Blender Render Farms
Manage homogeneous and heterogeneous render fleets for 3D animation and VFX production — all supporting infrastructure included
Rendering 3D scenes is embarrassingly parallel: every frame is independent. This makes render farms conceptually simple — split the frame range across workers, collect the output — but operationally messy. You have to provision workers consistently, share scene files across machines, route frames to the right render engine, and keep the farm healthy during a production crunch.
PodWarden manages the render workers and every supporting service they depend on. If you already have shared storage, a render manager, or a monitoring stack, bring it.
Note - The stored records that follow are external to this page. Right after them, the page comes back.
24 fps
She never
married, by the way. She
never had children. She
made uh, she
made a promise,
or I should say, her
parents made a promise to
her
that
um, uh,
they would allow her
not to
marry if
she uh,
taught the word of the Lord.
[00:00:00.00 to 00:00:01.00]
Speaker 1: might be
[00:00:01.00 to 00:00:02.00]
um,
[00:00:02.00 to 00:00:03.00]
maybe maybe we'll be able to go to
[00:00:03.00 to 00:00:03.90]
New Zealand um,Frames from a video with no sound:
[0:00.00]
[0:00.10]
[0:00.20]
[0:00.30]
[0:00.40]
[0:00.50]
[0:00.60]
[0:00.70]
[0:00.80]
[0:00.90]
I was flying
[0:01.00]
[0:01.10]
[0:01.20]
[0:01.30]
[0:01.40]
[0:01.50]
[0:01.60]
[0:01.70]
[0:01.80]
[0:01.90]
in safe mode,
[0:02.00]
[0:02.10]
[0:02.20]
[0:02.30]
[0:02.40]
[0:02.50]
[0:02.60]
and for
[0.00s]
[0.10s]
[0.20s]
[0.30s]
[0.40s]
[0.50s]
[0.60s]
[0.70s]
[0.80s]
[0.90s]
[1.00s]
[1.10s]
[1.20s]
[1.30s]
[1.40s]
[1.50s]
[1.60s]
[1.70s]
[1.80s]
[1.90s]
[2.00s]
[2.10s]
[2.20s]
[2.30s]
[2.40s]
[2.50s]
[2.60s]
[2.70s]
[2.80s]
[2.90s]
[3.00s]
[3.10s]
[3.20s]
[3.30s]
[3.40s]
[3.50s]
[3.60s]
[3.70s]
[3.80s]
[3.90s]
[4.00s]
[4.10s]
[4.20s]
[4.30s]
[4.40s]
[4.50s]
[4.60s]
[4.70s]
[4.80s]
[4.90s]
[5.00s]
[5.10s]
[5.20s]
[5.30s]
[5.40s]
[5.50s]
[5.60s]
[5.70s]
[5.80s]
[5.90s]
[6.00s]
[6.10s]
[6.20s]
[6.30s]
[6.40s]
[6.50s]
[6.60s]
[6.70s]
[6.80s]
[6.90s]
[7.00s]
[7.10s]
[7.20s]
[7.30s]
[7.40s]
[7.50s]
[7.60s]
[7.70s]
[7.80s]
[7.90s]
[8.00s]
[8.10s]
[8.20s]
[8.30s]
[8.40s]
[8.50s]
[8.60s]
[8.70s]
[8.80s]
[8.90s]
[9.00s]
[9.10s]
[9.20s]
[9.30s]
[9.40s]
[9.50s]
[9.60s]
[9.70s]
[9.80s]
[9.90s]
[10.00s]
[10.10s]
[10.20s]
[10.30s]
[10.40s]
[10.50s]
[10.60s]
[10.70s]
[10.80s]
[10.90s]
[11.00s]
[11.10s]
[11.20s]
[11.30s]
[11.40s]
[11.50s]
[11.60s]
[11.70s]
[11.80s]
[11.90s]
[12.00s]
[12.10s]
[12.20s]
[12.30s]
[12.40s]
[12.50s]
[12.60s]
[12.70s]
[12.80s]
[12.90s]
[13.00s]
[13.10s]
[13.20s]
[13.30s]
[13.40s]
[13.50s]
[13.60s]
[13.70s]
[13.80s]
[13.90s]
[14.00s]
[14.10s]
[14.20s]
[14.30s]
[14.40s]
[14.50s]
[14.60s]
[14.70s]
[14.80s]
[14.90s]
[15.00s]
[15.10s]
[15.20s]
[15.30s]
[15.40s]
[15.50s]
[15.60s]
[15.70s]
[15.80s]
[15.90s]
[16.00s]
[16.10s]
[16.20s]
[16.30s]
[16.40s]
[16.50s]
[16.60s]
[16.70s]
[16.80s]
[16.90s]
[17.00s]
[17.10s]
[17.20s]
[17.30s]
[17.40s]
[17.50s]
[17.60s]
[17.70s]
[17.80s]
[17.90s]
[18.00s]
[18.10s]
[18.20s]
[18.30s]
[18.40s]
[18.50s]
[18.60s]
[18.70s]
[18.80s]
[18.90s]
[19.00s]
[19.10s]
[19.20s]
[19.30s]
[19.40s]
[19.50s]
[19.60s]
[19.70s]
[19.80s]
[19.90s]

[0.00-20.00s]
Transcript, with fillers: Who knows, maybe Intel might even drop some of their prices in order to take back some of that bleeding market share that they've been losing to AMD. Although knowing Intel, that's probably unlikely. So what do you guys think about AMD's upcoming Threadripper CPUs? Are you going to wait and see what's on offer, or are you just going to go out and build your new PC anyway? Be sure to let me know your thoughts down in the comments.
If you don't, every piece is in the Hub catalog.
What You Need
| Component | Bring your own | Or deploy from Hub |
|---|---|---|
| Shared storage | Existing NFS server, S3 bucket | NFS-Ganesha (scene files + frames over NFS) or MinIO / RustFS (S3 object storage) |
| Render manager | Deadline, OpenCue, Flamenco, custom | Flamenco — open-source Blender render manager, deploys as a workload |
| Database | Existing PostgreSQL or SQLite | PostgreSQL — from Hub, used by Flamenco and other services |
| Monitoring | Existing Prometheus + Grafana | Prometheus + Grafana — cluster and GPU utilization dashboards |
| SSO / access control | Existing identity provider | Keycloak — from Hub, SSO for the render manager web UI and PodWarden itself |
Stack Architecture
Building the Foundation
1. Shared Storage
Render workers need to read scene files and write rendered frames. All workers must reach the same storage location.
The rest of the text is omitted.